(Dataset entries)
= = = = = = =

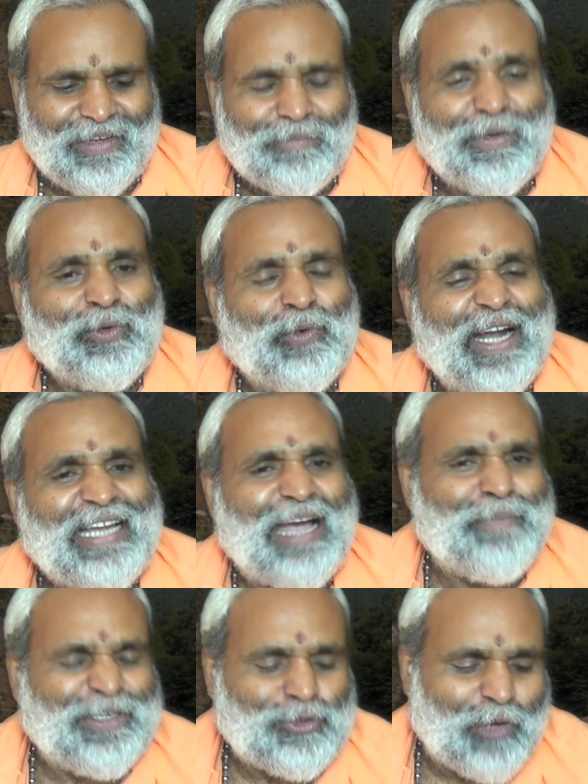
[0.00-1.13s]
But what
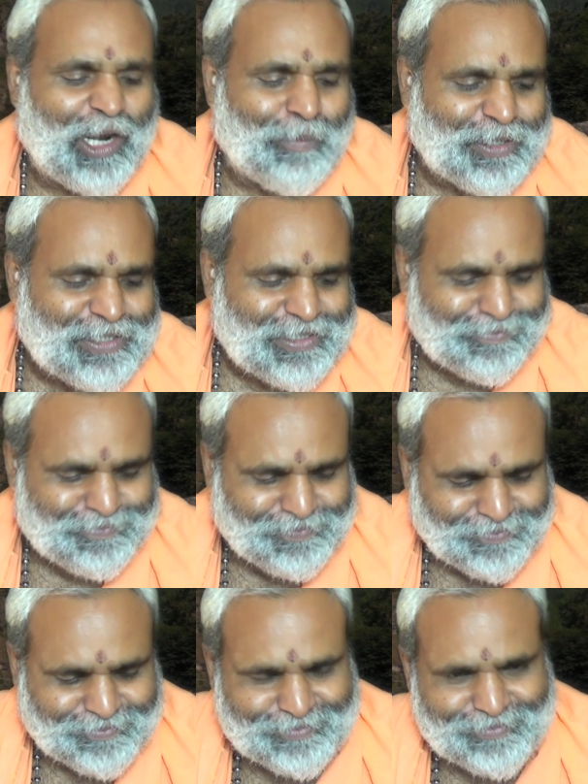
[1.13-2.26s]
happens to all of us?
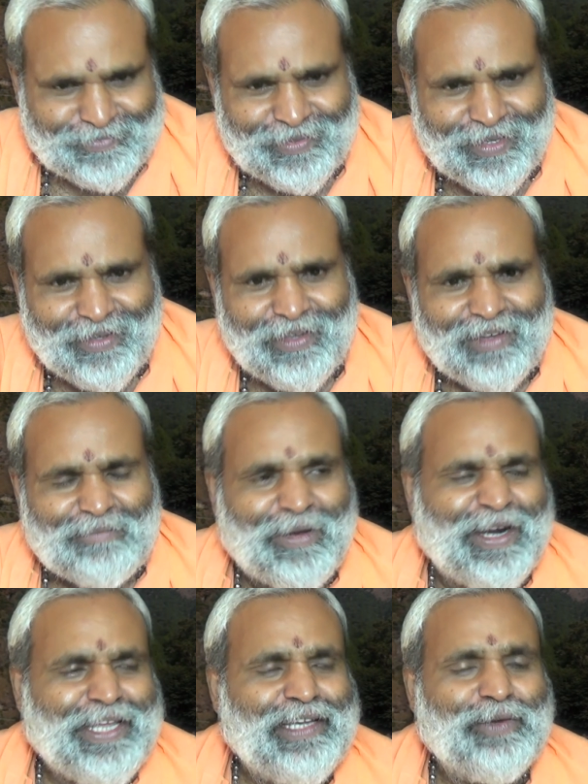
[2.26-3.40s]

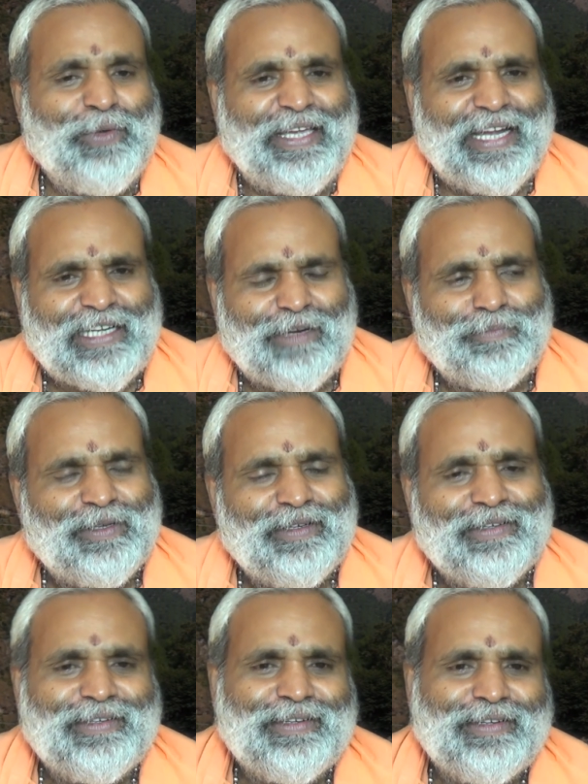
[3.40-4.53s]
Morning, we get up.
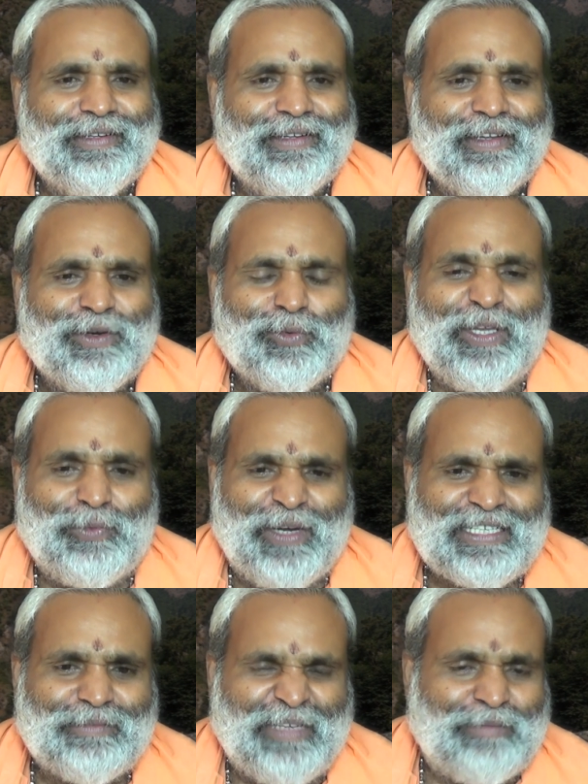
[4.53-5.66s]
We
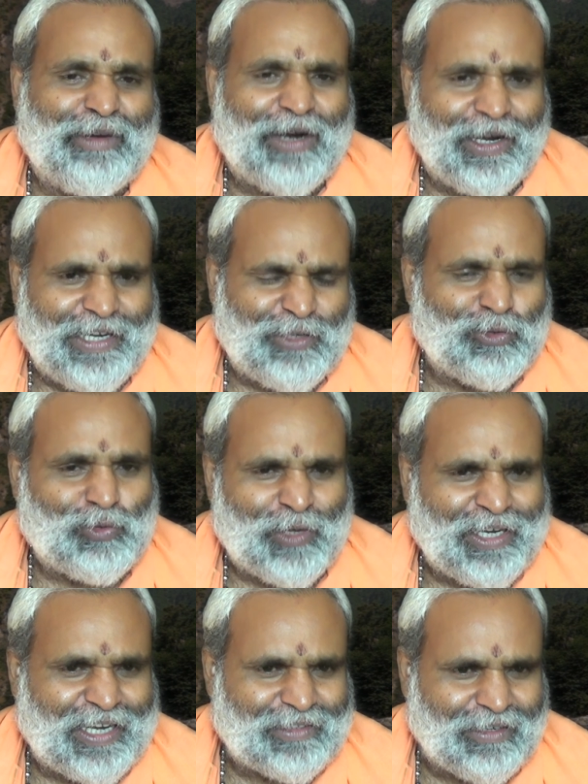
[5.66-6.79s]
waste minimum 100 to
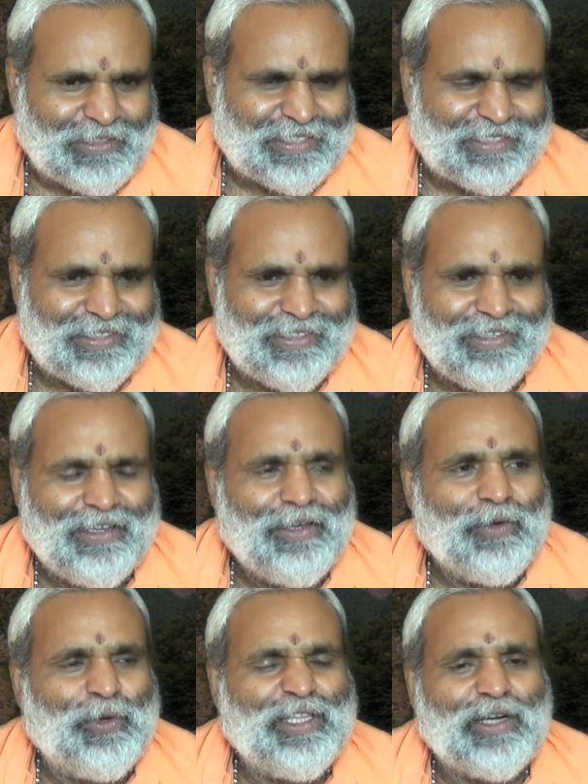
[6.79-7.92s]
200 thoughts,
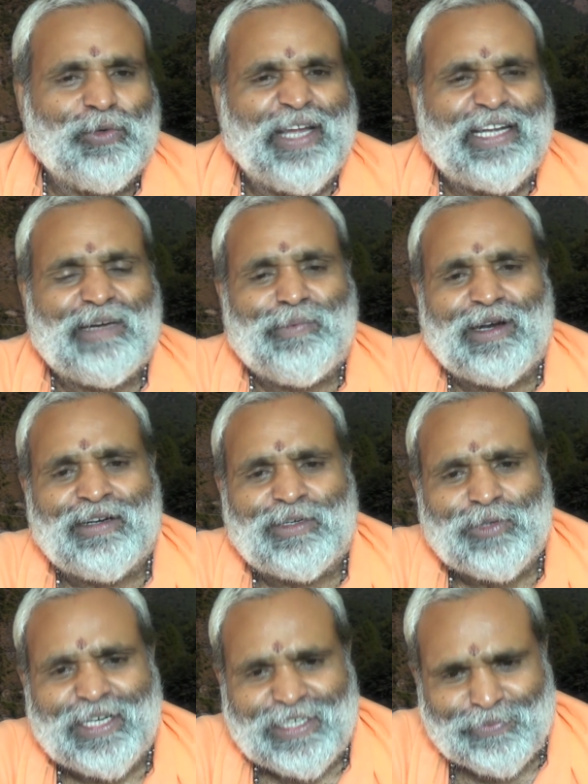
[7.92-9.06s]
whether to get up or not
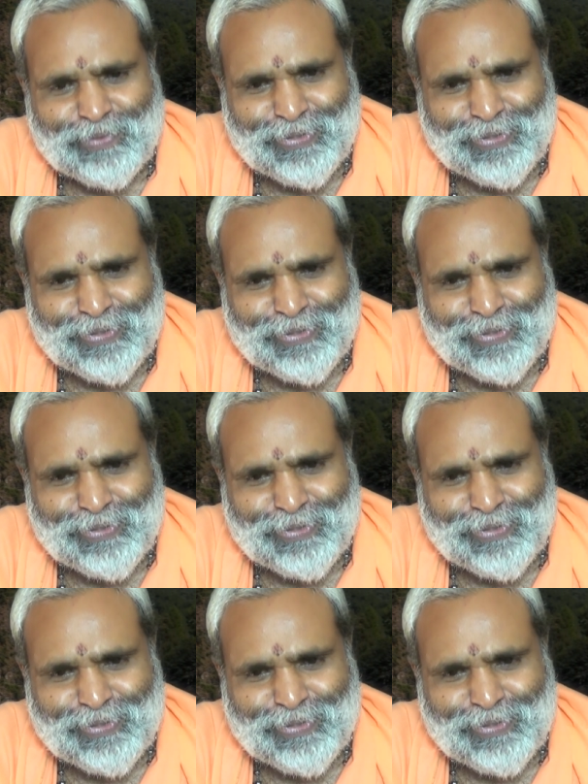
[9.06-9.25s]
to get up.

= = = = = = =

Line by line, transcribe the records exactly, omitting the images.

**ANSWER SPACE:**
[0.00-1.13s]
But what
[1.13-2.26s]
happens to all of us?
[2.26-3.40s]

[3.40-4.53s]
Morning, we get up.
[4.53-5.66s]
We
[5.66-6.79s]
waste minimum 100 to
[6.79-7.92s]
200 thoughts,
[7.92-9.06s]
whether to get up or not
[9.06-9.25s]
to get up.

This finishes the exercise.